ABOUT THIS EXERCISE:
Leaving out the images, please output every entry exactly as it appears.

RECORDS SHOWN:
########################################
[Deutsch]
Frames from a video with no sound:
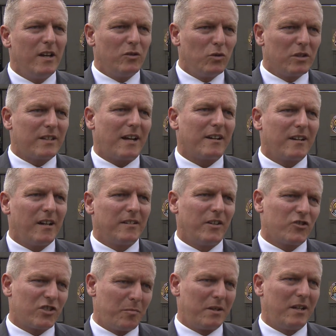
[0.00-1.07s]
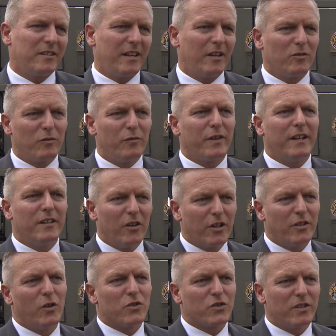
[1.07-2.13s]
Nur dann kann es Stabilität und Frieden auch
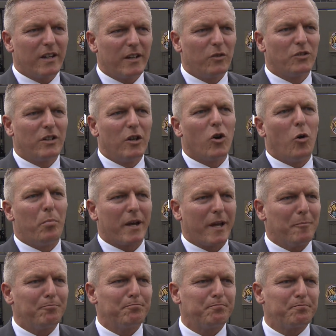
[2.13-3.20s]
in Österreich und in Europa geben.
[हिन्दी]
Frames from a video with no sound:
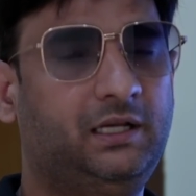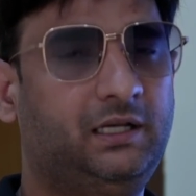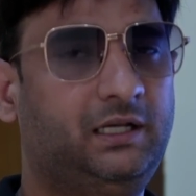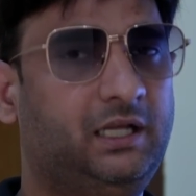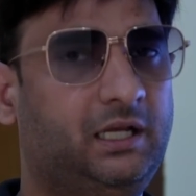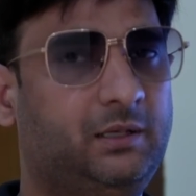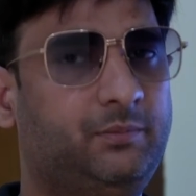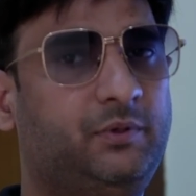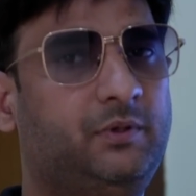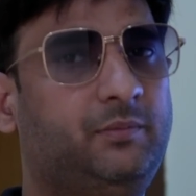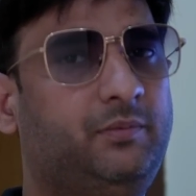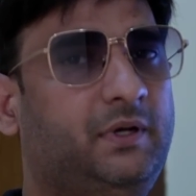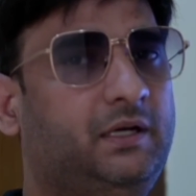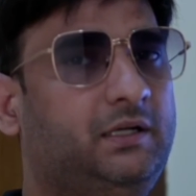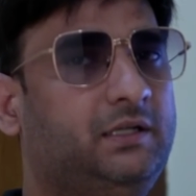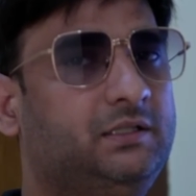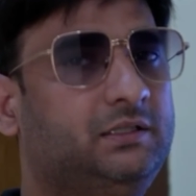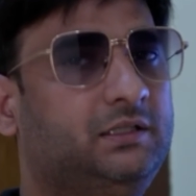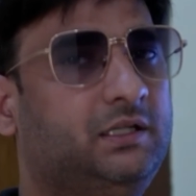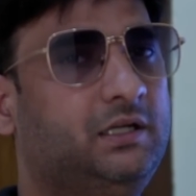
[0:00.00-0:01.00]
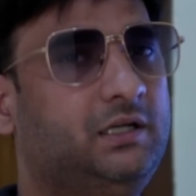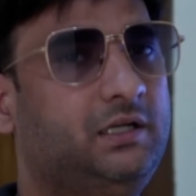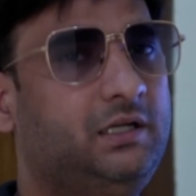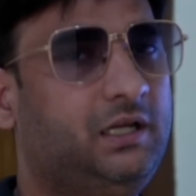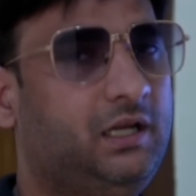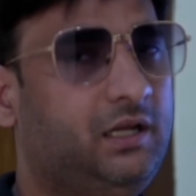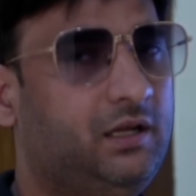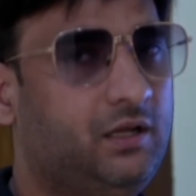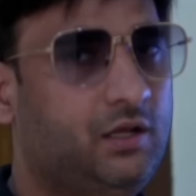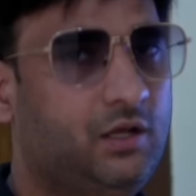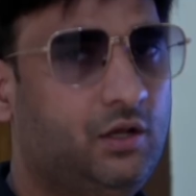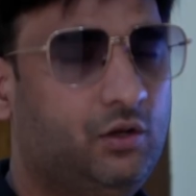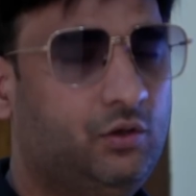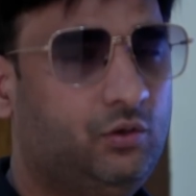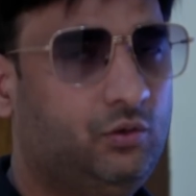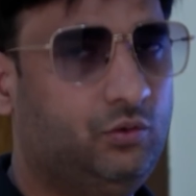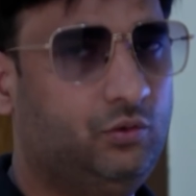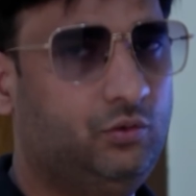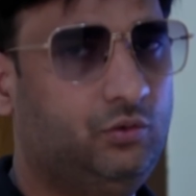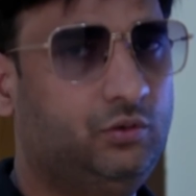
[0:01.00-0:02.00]
घर पर प्रैक्टिस करनी है
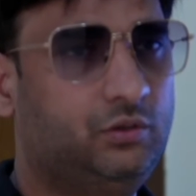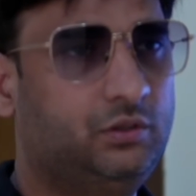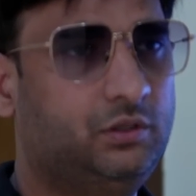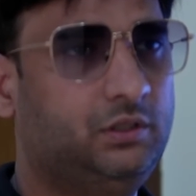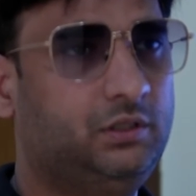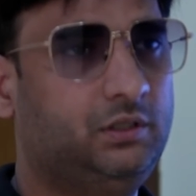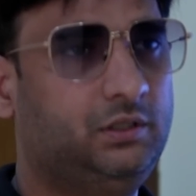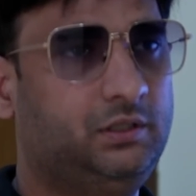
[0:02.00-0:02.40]
और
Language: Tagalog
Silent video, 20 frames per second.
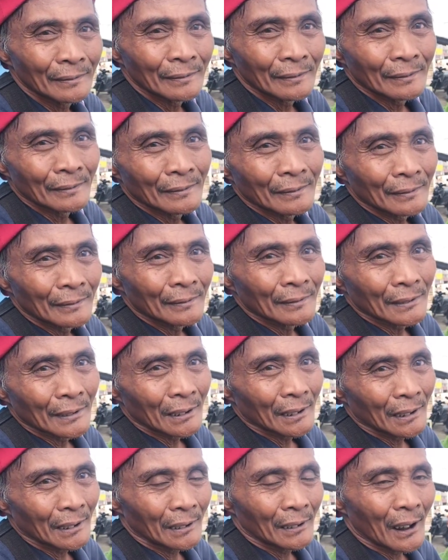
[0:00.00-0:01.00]
Ay, yung misis niyo
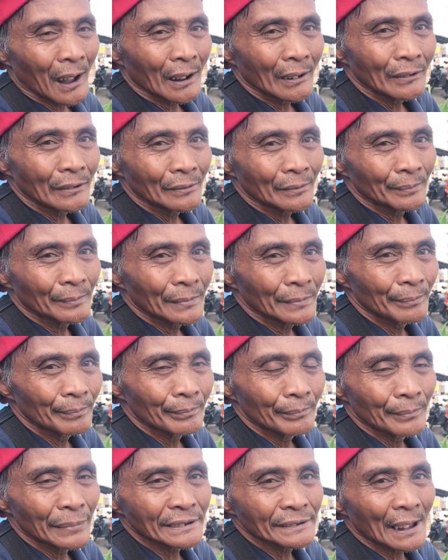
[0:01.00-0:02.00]
kilala? Oo, ako.
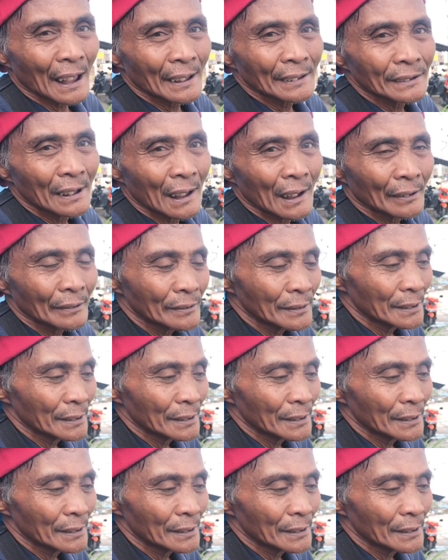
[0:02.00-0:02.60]
Anong pangalan yung misis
########################################
SOLUTION FOR THIS EXERCISE:
[Deutsch]
Frames from a video with no sound:
[0.00-1.07s]
[1.07-2.13s]
Nur dann kann es Stabilität und Frieden auch
[2.13-3.20s]
in Österreich und in Europa geben.
[हिन्दी]
Frames from a video with no sound:
[0:00.00-0:01.00]
[0:01.00-0:02.00]
घर पर प्रैक्टिस करनी है
[0:02.00-0:02.40]
और
Language: Tagalog
Silent video, 20 frames per second.
[0:00.00-0:01.00]
Ay, yung misis niyo
[0:01.00-0:02.00]
kilala? Oo, ako.
[0:02.00-0:02.60]
Anong pangalan yung misis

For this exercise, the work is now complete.